For over 100 years outboard motors have been taking anglers to fishing hot spots. Sadly, many antique motors are gone except for a small number preserved by collectors. This review examines the legacy of outboard motor ads from the digital Library of 140 early outdoor magazines at ClassicOutdoorMagazines.com (1899-1940). Early magazine ads were counted and sorted to show trends of the winners and losers in the outboard motor market place. This review is a small snapshot of our angling legacy. For specific details on product lines or models and when they started or ended you should check with the experts at The Antique Outboard Motor Club.

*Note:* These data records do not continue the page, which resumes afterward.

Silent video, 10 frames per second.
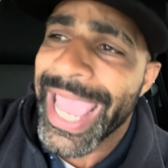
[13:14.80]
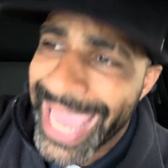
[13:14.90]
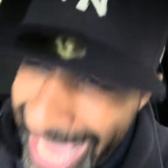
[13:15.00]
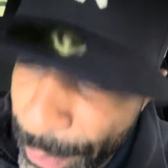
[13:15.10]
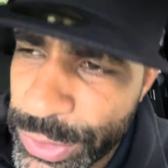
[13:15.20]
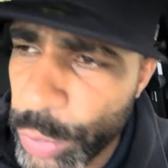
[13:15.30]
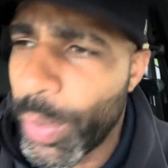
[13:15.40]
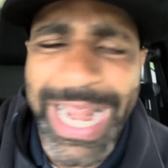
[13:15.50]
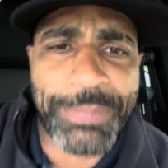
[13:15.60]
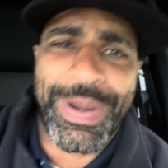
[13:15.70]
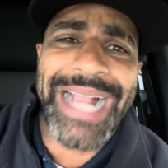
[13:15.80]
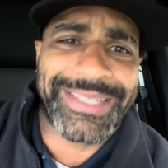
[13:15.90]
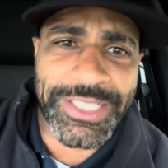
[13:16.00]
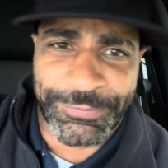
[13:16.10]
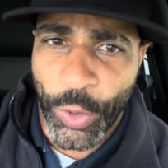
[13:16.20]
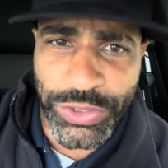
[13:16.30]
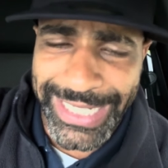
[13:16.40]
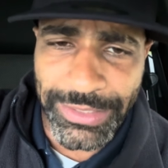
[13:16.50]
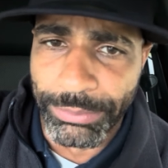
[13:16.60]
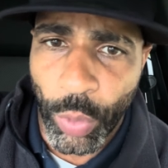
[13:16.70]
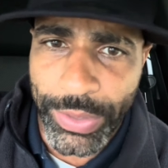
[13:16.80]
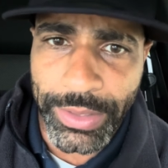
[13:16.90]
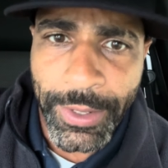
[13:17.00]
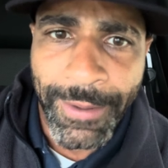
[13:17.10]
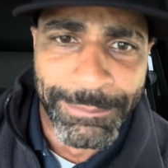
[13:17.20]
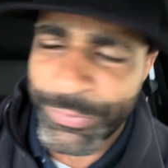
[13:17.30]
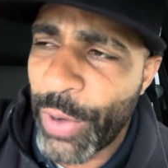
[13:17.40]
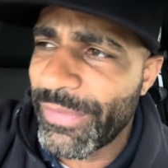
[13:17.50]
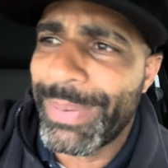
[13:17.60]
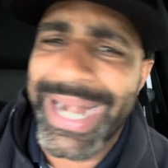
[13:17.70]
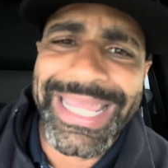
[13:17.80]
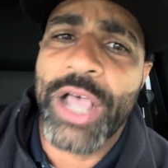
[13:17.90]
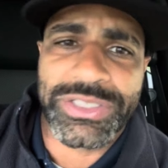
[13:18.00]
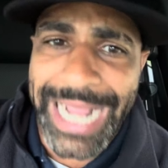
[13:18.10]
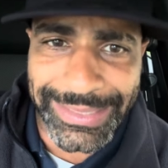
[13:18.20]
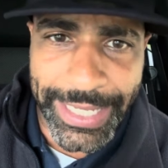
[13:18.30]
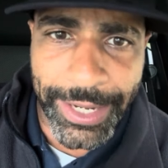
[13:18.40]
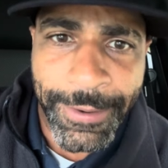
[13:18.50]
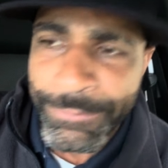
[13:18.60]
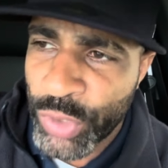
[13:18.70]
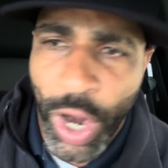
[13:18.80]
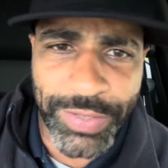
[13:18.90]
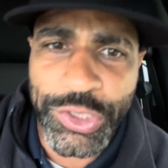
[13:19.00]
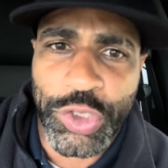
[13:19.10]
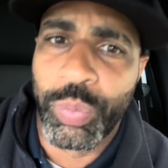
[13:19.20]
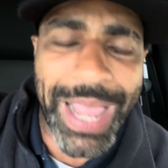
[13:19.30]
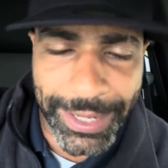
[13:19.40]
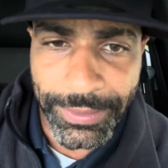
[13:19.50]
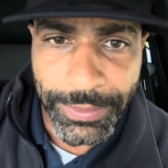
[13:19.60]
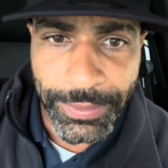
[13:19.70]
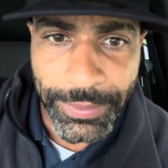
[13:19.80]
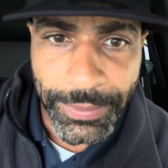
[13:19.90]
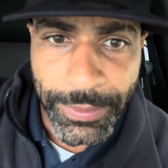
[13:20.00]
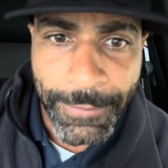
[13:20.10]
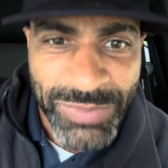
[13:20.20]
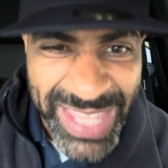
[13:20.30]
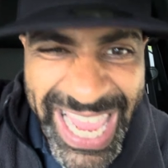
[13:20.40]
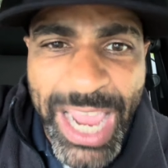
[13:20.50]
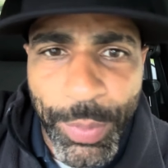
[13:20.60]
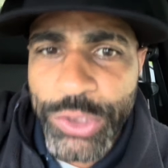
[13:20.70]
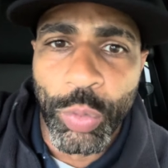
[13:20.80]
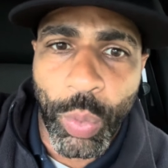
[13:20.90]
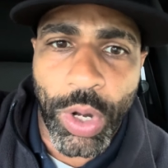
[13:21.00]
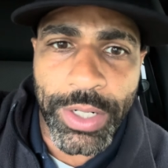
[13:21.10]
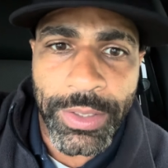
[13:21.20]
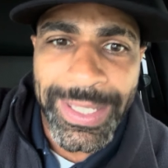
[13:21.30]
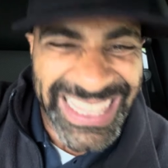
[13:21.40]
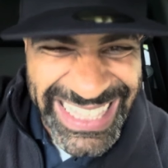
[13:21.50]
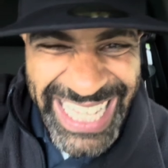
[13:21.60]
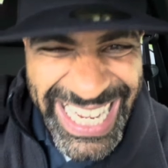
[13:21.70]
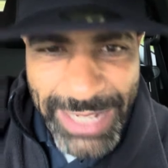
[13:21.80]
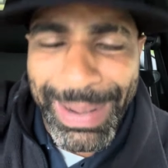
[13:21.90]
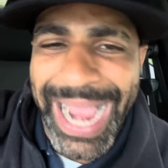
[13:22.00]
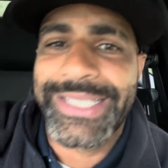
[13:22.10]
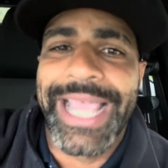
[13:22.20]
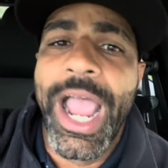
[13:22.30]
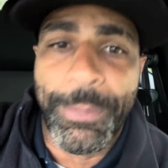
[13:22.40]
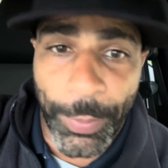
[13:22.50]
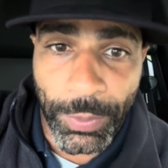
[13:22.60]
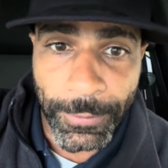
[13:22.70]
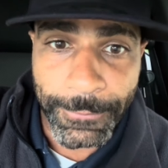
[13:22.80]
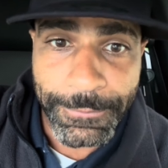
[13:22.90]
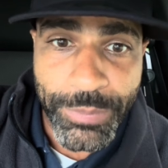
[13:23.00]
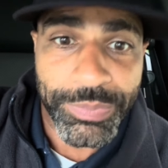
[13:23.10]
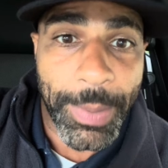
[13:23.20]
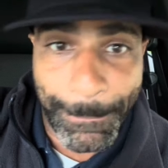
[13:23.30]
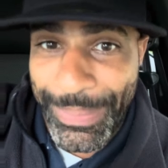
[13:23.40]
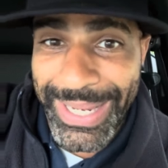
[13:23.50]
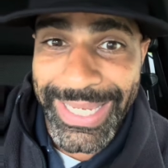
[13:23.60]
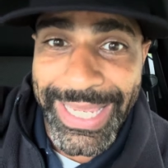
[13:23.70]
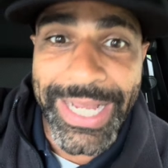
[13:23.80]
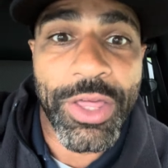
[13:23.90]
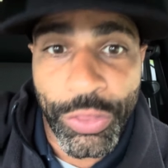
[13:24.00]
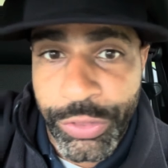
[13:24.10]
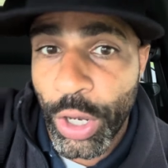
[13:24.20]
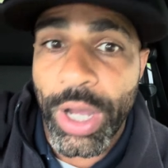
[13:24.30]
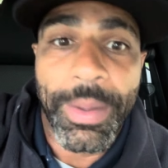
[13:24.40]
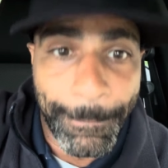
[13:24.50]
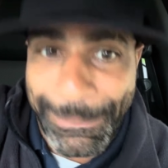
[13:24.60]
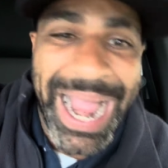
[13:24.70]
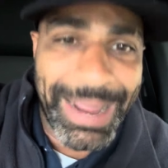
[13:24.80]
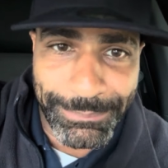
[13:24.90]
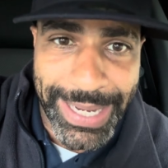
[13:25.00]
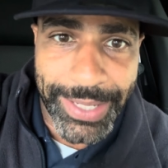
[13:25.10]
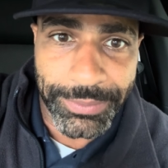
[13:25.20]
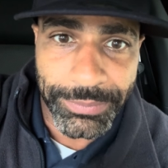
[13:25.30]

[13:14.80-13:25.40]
He was the one that practiced first thing in the morning before everybody else got there, covered in sweat. He was the one leading by example, being the Batman.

Advertising data was organized by decade from 1910 to 1940. No ads were found earlier than 1911. I found a total of 30 brands/companies advertised during the 29 years from 1911 to 1940. Forty three advertisements for 16 different brands of outboard/rowboat motors were found in the 39 magazines from 1911-1920. From the pool of 45 magazines spanning the decade of 1921-1930 I found 108 ads from 12 companies. Magazines from 1931-1940 had 54 outboard advertisements from 10 companies with Elto and Evinrude counted as one.
1899-1910 14 Magazines No outboard motor ads were found.
1911-1920 (39 Magazines) The earliest outboard motor ad in the Library is by Evinrude on the back cover of National Sportsman, June, 1913. Caille outboards had the most ads (8) in this decade followed by Evinrude with 6. Wisconsin and Koban were contenders with 5 ads followed by Porto with 4. Federal, Gray Gearless, Arrow and Jewel Electric each had 2 ads. The one ad category included; Iowa Motor (1914), Motorgo (1914), Sweet (1914), Detroit (1914), Roberts (1914), Ferro (1916) and Columbian (1917).
1921-1930 (45 Magazines) The first Johnson ad I found was in Forest & Stream 1921. Johnson had the most ads in this period (25) followed by Elto (24) and Evinrude (22). Lockwood-Ash became just Lockwood by 1928 with a total of 14 ads. Previous ad leader, Caille, had 13 ads in this decade. Wisconsin made its last appearance with 2 ads in 1921. Interestingly, the famous motorcycle company, Indian, had 2 ads in 1930. The White Canoe Co advertised an outboard in 1926. The McNabb Rudder, a steering add-on for outboards, had one ad appearing in the May, 1926,issue of Outdoor America. The Outboard Motor Co appeared once, May 1930, Hunting& Fishing.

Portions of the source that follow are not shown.